就任ごあいさつ

縁は異なもの――ウクライナ余波

緑友会長 川本正人(21期)

今それを言われたら断れんやろ、という場面があります。昨年5月、当時の緑友会長坂田繁数さん(12期)から入った電話がそれでした。

「ウクライナ支援がしたいねん。会長を代わってくれへんか」

大国の侵攻から3か月。悲惨な報道が続く中です。昔から国内外で様々なボランティアを続けてきた人の切実な訴えに、「私、まだ名ばかり副会長1年目でっせ」と返すこともはばかられ、翌月の総会で第4代会長に就任しました。

人生の展開はすべて「縁」で始まる。つくづくそう感じます。私の場合、私立高校に落ちて東住吉に志望校を変え、おかげで同級の妻と出会い、末息子も61期生となりました。恩返しにPTA会長をしていた2017年、のちにコロナ禍の教育現場でも威力を発揮する電子黒板などの情報通信機器を全教室に寄贈。これを共同事業として断行して下さったのが坂田さん率いる緑友会でした。「なんで私が会長に?」の伏線です。

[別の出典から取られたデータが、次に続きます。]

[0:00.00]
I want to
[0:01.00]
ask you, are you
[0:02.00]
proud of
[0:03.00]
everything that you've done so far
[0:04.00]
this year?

こうした「縁」より力強い言葉に「絆」があります。東日本大震災で人びとを物心両面で支え、その年の漢字にもなりました。天災人災を問わず、どこも絶対安全とは言い難くなっている昨今。「絆」をどれだけ日常的なものにしておけるか、どうやって持続させるかが、いっそう大切になってきそうです。

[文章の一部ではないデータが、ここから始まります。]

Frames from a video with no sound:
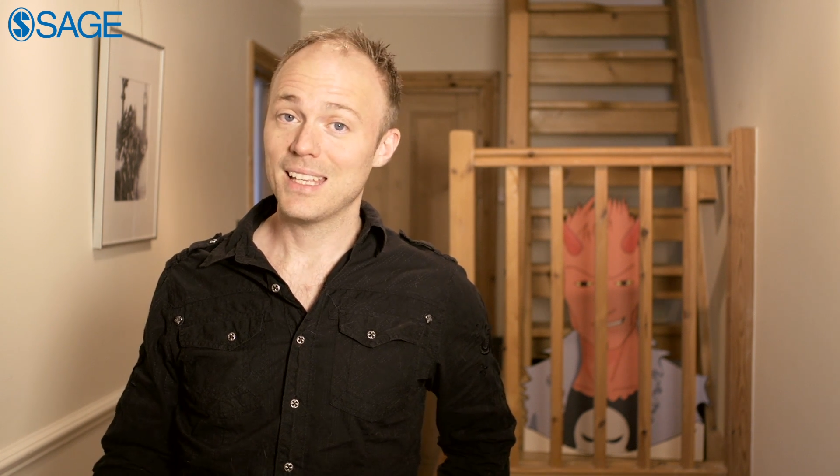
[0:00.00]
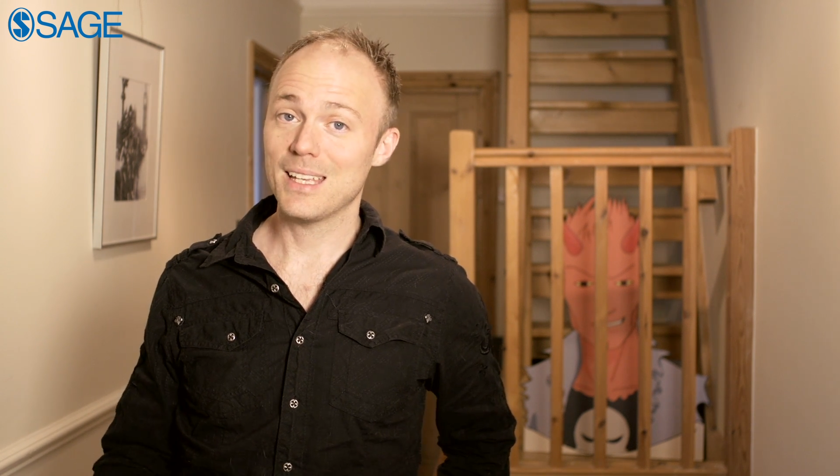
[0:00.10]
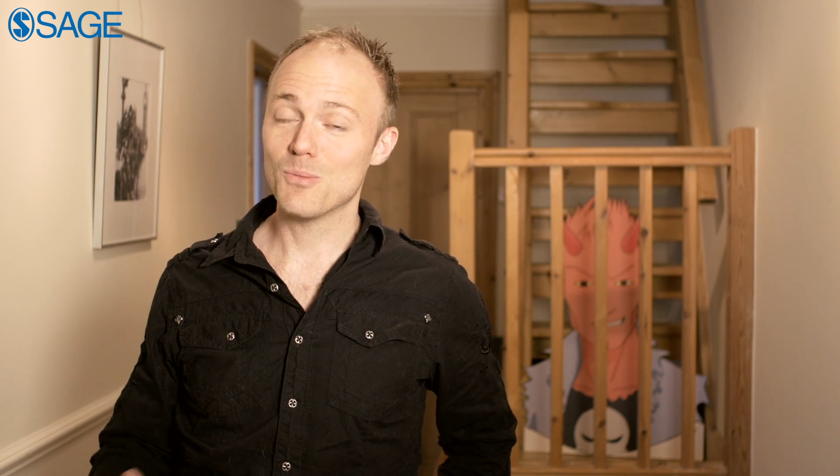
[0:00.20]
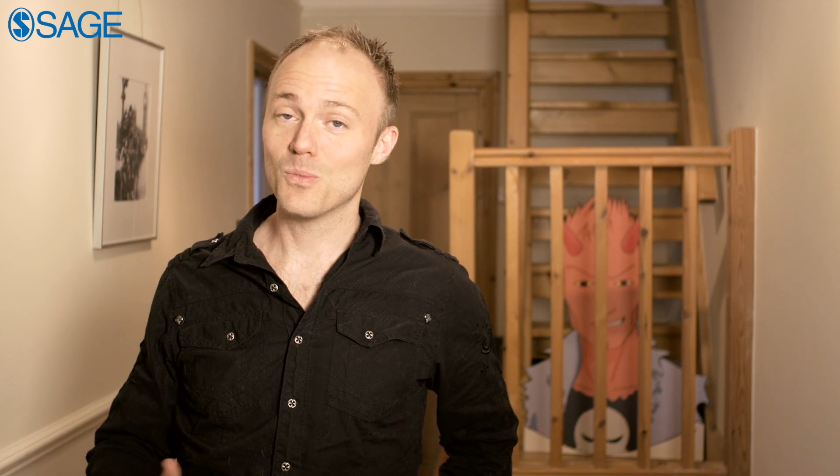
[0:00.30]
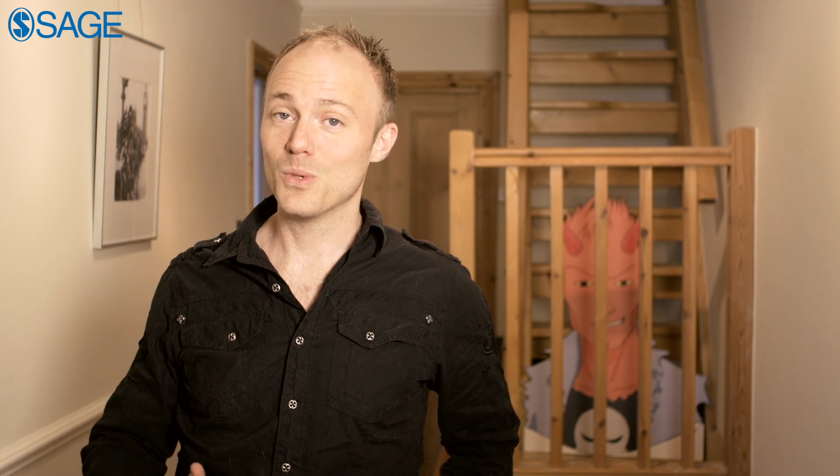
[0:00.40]

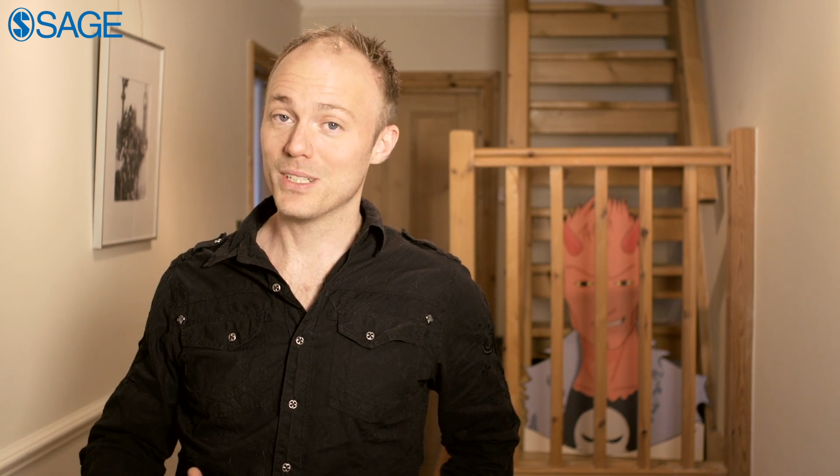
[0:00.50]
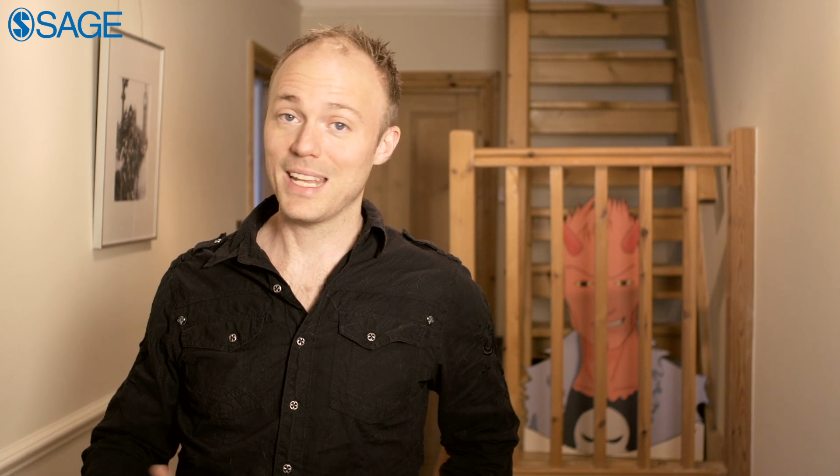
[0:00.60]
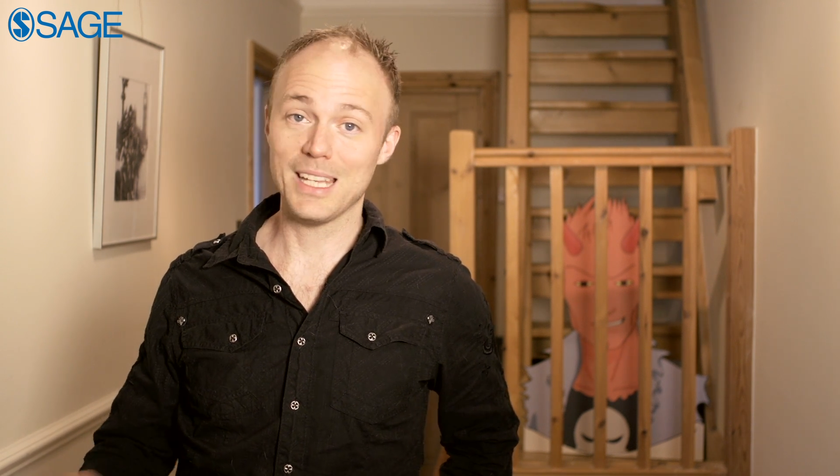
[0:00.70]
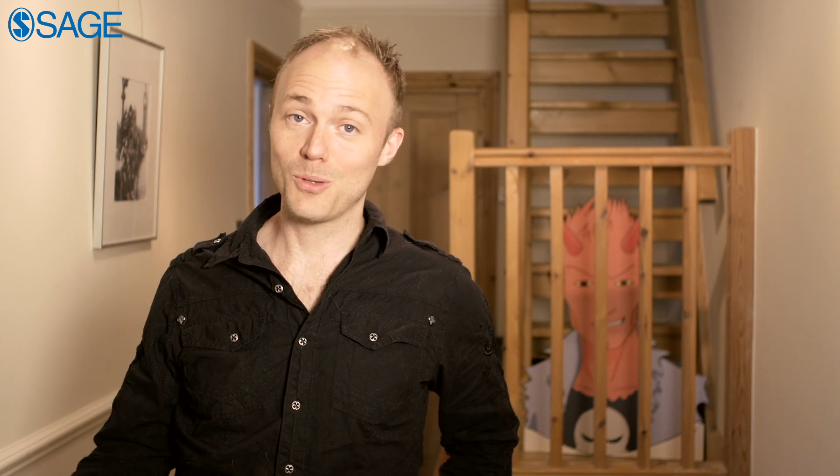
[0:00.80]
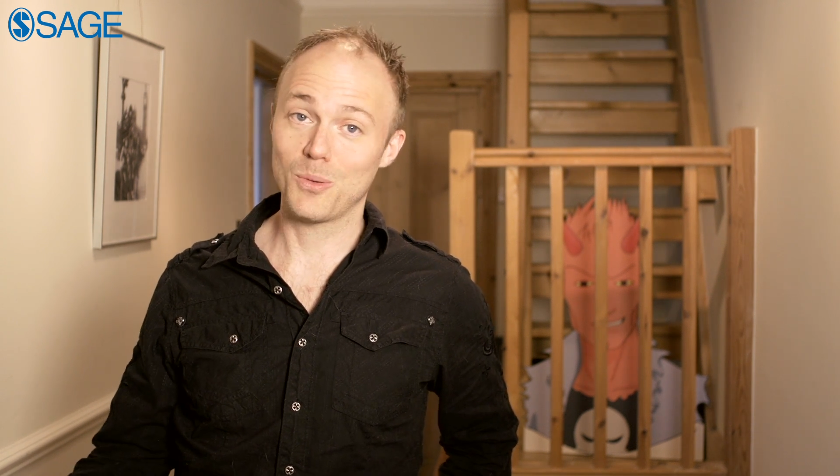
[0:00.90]
it would
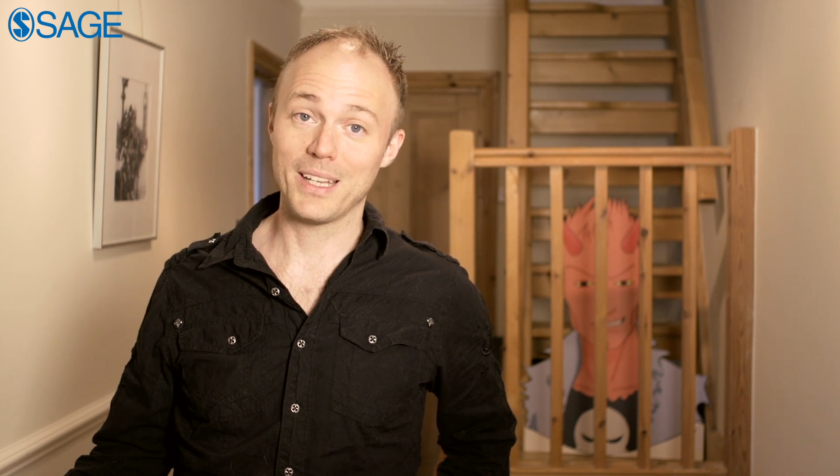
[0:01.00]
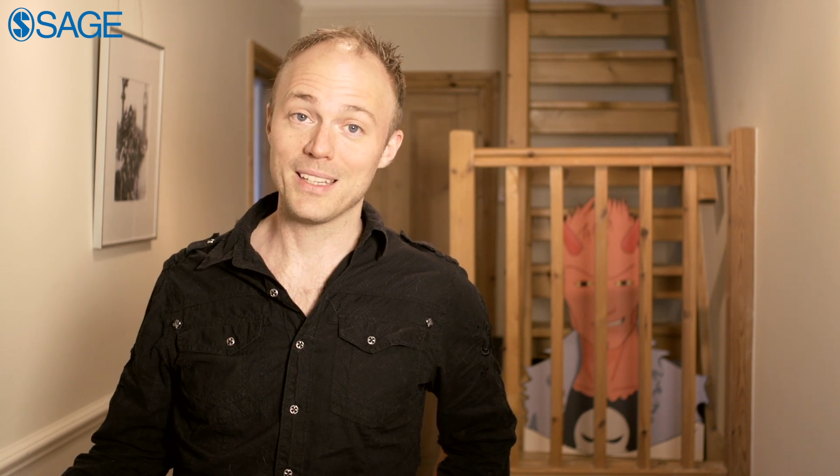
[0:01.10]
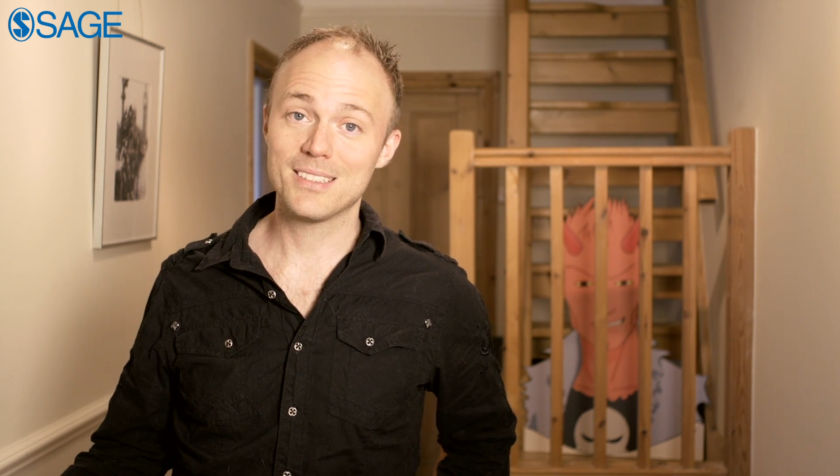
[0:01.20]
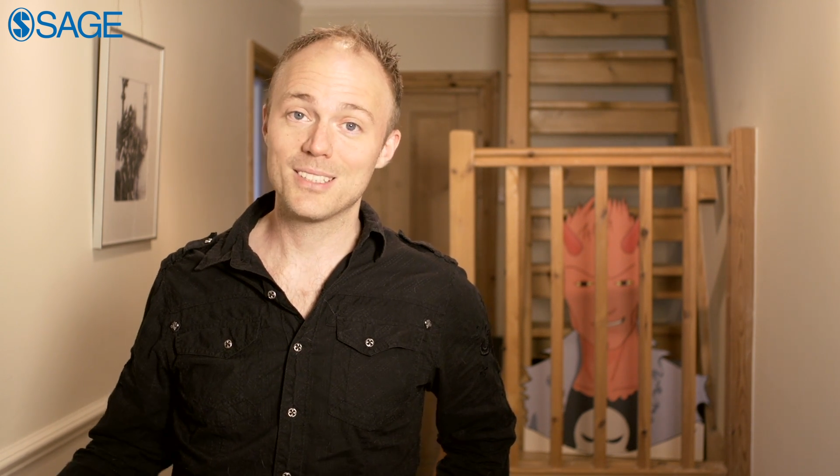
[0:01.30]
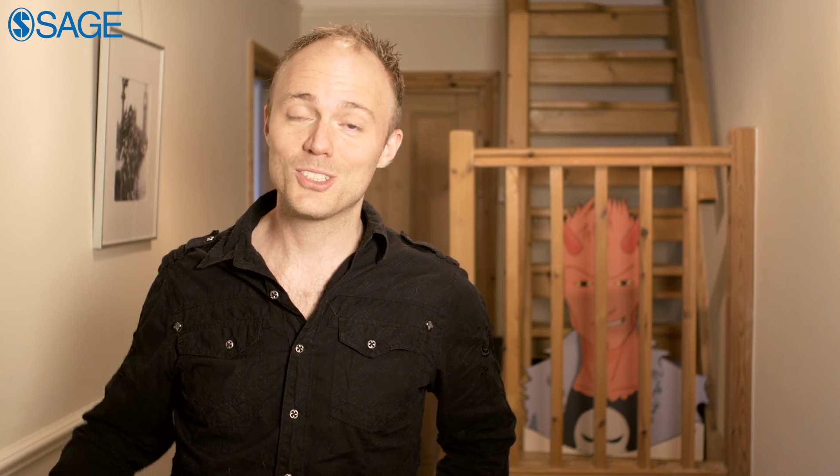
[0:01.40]

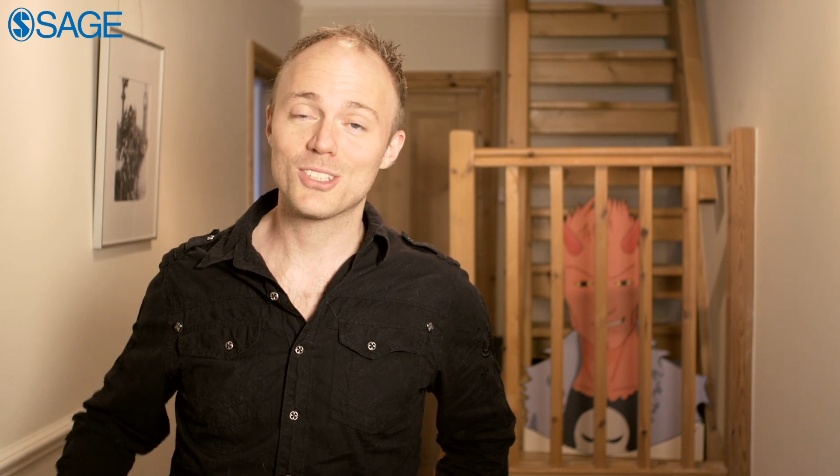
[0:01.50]
equally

「同窓会」は、その仕組みの一つにならないでしょうか。

母校との縁をいつでも感じられ、時に絆を確かめ合える。そういう緩やかな結びつきを保つことで、人や地域の絆をいつでも再起動できると思うのです。

でもまあ、そんな大上段はさておき、まずはみなさまと双方向で近況などをやりとりしようと、会員参加型のホームページを構築中です。今や会員数2万7,000超。あらゆる分野、世界中のあらゆる地域に卒業生がおられます。どなたさまもどんどんアクセスし、明るく楽しく積極的にご縁をつないでください。

もちろん、坂田さんにもウクライナ支援のご報告をお願いします(ふふふ、お断りになれますまい)。